If you live near Quilter’s Dream in Andover, it is worth dropping in to see the owner. She is really friendly and handing the pattern out for free. I did notice that she had two mask sizes on her counter so she might be able to either help, or point you in the right direction if you had questions about sizing and grading the pattern to fit your face.
The Olson Mask
The pattern .pdf can be downloaded at https://www.avera.org/app/files/public/76443/Olson-Mask-with-Pattern.pdf and at point of writing takes you to a version updated on 4 July 2020. I think the one I initially used on the Plush Addict blog was version 2.
The mask was designed by a medical professional apparently and was used when non-surgical masks were not available.
I found the fit to be better than the Sweet Red Poppy mask as the sides were wider and fitted more in line with the ears. Making it however, while not difficult per se, was a bit like putting a jigsaw puzzle together. To start with there are 6 pieces which I think could easily be reduced to three.
So, having had no luck with these variations, and, in my usual manner … I came up with my self titled ‘My Mask’.
It is a combination of the shape of the Olsen mask, but construction of the Sweet Red Poppy Mask pattern. I also referred to the Bernina Olson mask pattern https://blog.bernina.com/en/2020/05/the-olson-mask/ for sizes and a little more information. As I was searching for this pattern on Google I found a number of other patterns and even this Bernina Olsen mask pattern is a slightly different shape to the one referred to above.
A picture of mine is below, which of course, I will test drive and update you as to it’s success.
I was listening to Jeremy Vine on BBC Radio 2 recently and he was talking about the amount of PPE being discarded in public places and the dangers this poses to both the environment and wildlife.
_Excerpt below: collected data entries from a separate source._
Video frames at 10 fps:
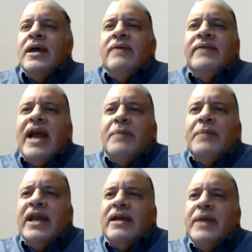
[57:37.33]
If the
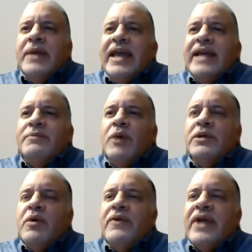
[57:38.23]
nominating committee gets
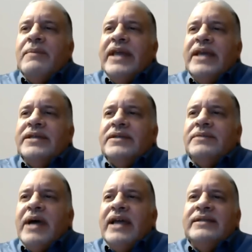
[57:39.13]
multiple recommendations
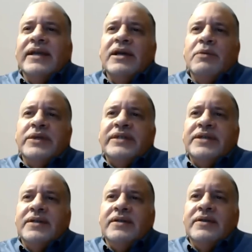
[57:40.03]
by a single
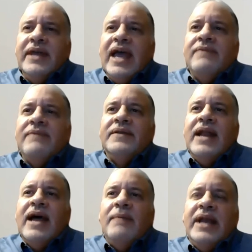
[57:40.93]
position, do they have to
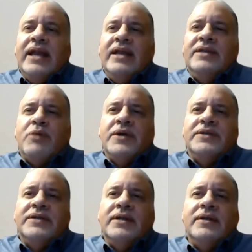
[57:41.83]
nominate each
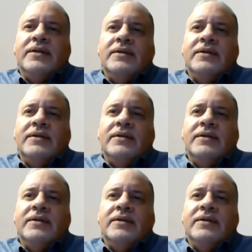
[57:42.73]
person?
For some of the PPE being used in this pandemic it can take up to 400 years to biodegrade. The importance of limiting our use of single use plastic remains and it is possible to do your part.
Masks made from fabric or, better still repurposed old clothes, t-shirts or bed linens can be washed and re-worn time and time again. While they may not be medical grade, they do provide an acceptable level of protection.